[Exercise data Boundary: Start]

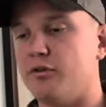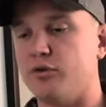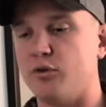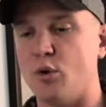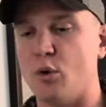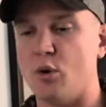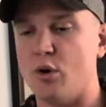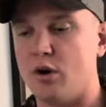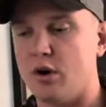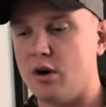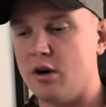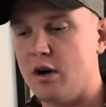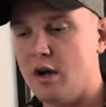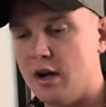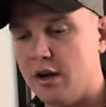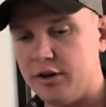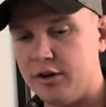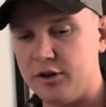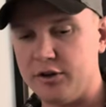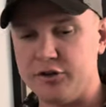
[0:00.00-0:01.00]
for
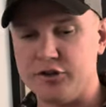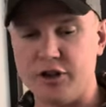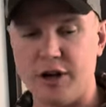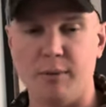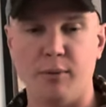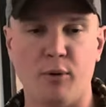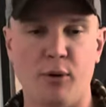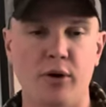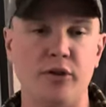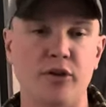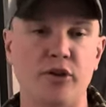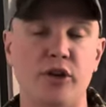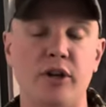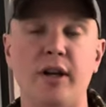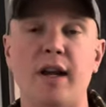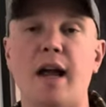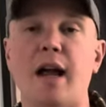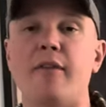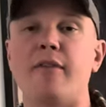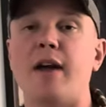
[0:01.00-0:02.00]
your jet boil, you need
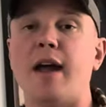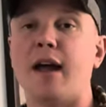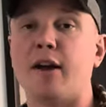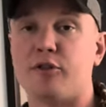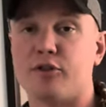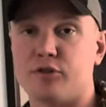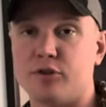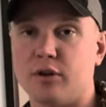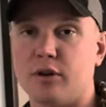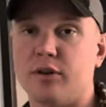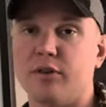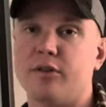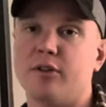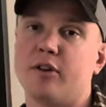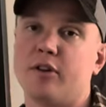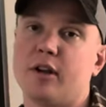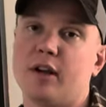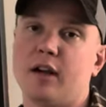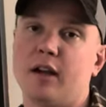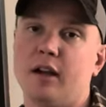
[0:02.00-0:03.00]
to have extras,
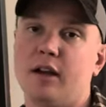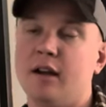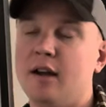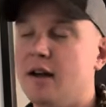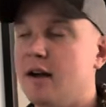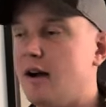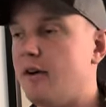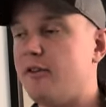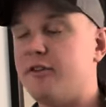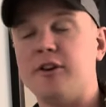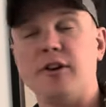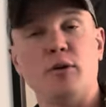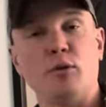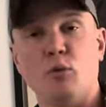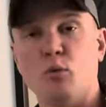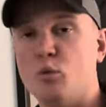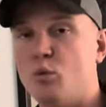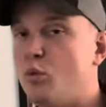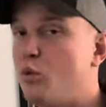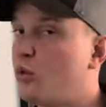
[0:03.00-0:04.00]
okay? I've
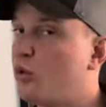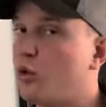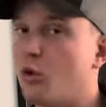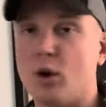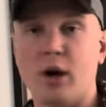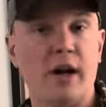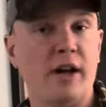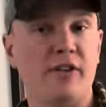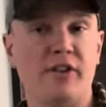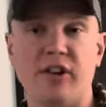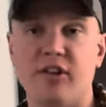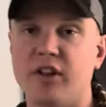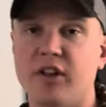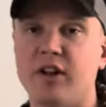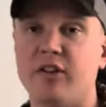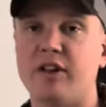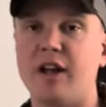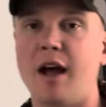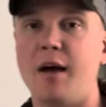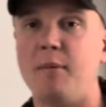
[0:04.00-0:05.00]
seen crazy
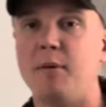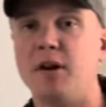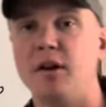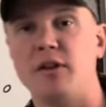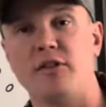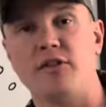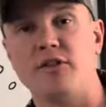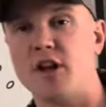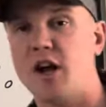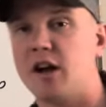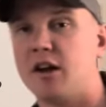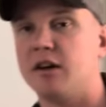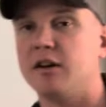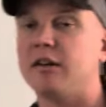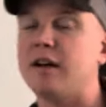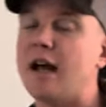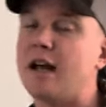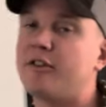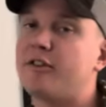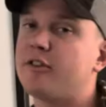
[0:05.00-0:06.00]
things happen and it's not gonna
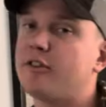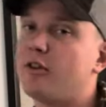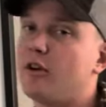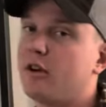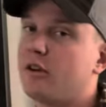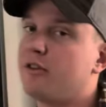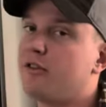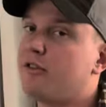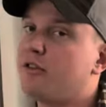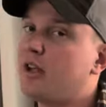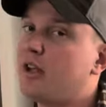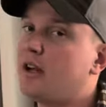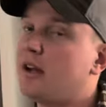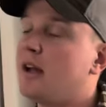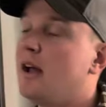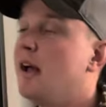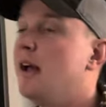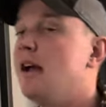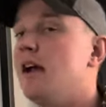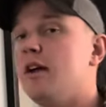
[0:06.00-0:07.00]
last as long as you think.
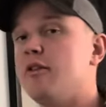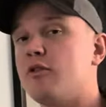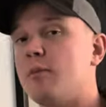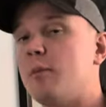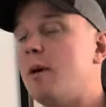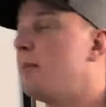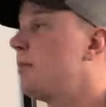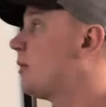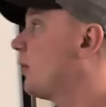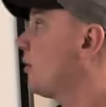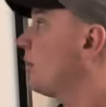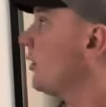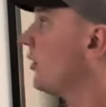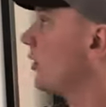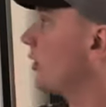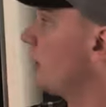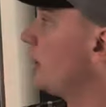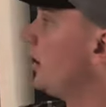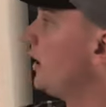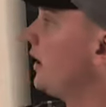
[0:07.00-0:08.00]
And remember,
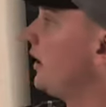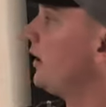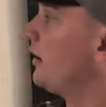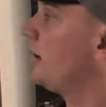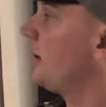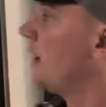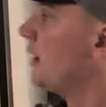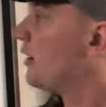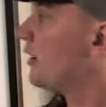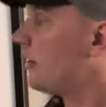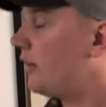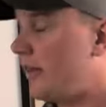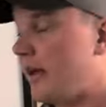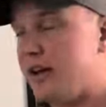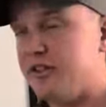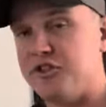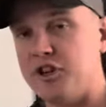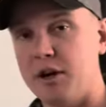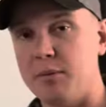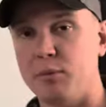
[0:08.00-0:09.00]
you're gonna need
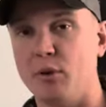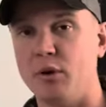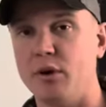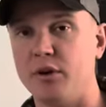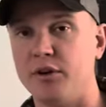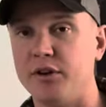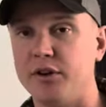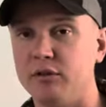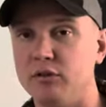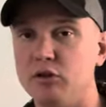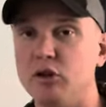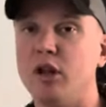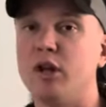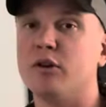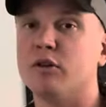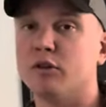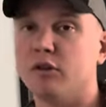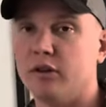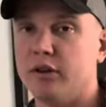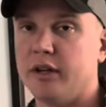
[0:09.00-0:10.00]
that jet boil to
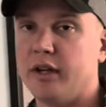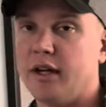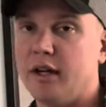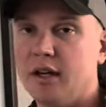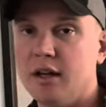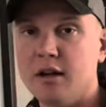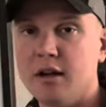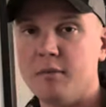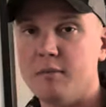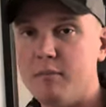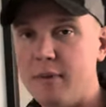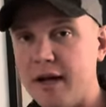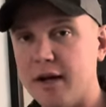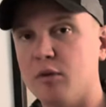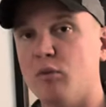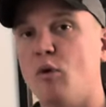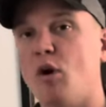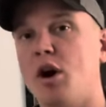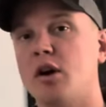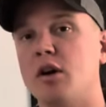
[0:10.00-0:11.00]
literally make
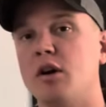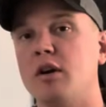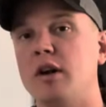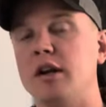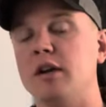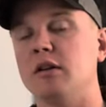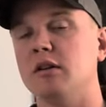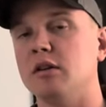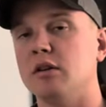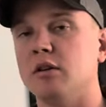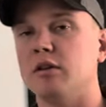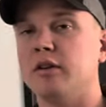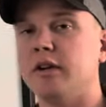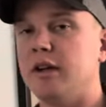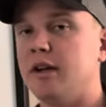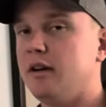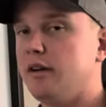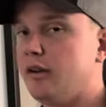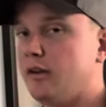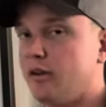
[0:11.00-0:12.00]
water and
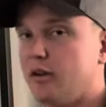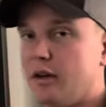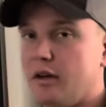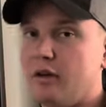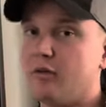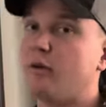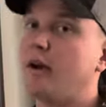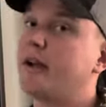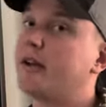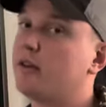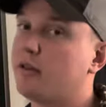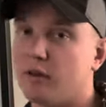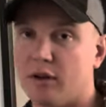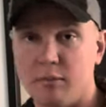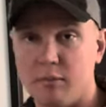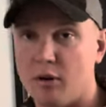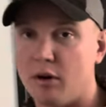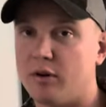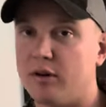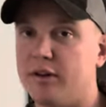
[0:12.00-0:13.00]
literally regular
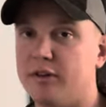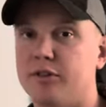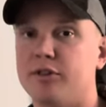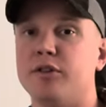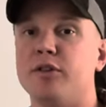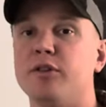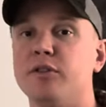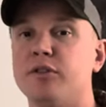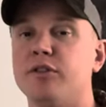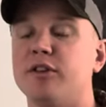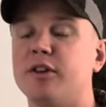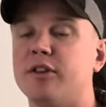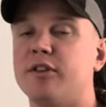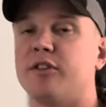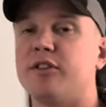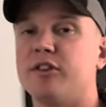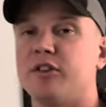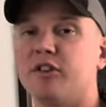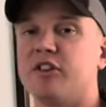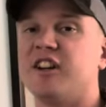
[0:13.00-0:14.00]
MREs are useless,
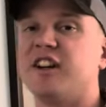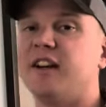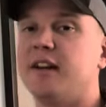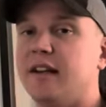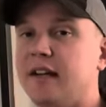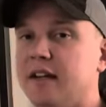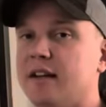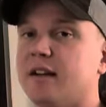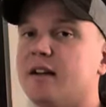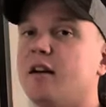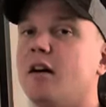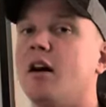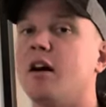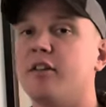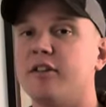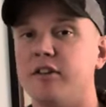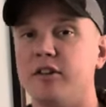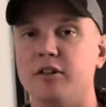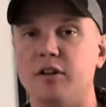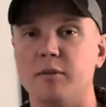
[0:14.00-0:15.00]
so you're going to need to
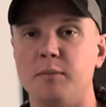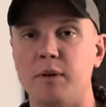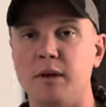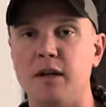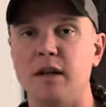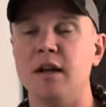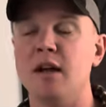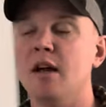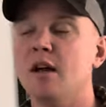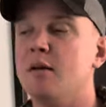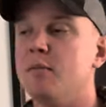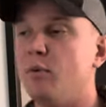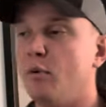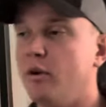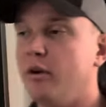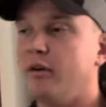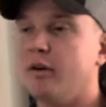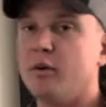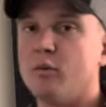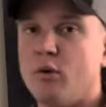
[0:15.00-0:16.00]
constantly be
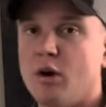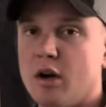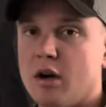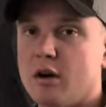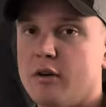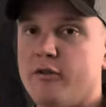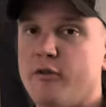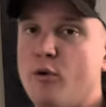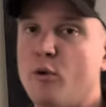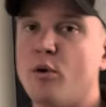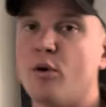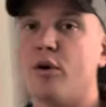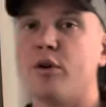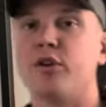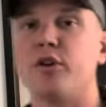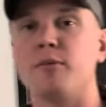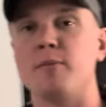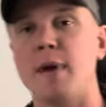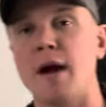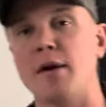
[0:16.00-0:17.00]
boiling water for
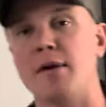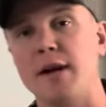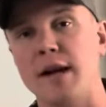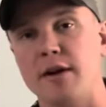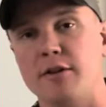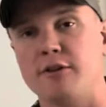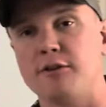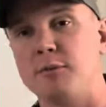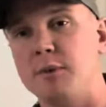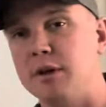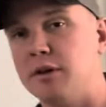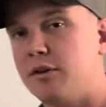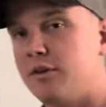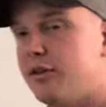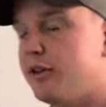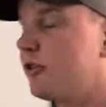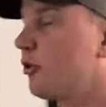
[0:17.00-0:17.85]
your mountain house meals. It's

[Exercise data Boundary: End]

What the task asks:
Set down all of the entries exactly. Leave the pictures out.

Written reply:
[0:00.00-0:01.00]
for
[0:01.00-0:02.00]
your jet boil, you need
[0:02.00-0:03.00]
to have extras,
[0:03.00-0:04.00]
okay? I've
[0:04.00-0:05.00]
seen crazy
[0:05.00-0:06.00]
things happen and it's not gonna
[0:06.00-0:07.00]
last as long as you think.
[0:07.00-0:08.00]
And remember,
[0:08.00-0:09.00]
you're gonna need
[0:09.00-0:10.00]
that jet boil to
[0:10.00-0:11.00]
literally make
[0:11.00-0:12.00]
water and
[0:12.00-0:13.00]
literally regular
[0:13.00-0:14.00]
MREs are useless,
[0:14.00-0:15.00]
so you're going to need to
[0:15.00-0:16.00]
constantly be
[0:16.00-0:17.00]
boiling water for
[0:17.00-0:17.85]
your mountain house meals. It's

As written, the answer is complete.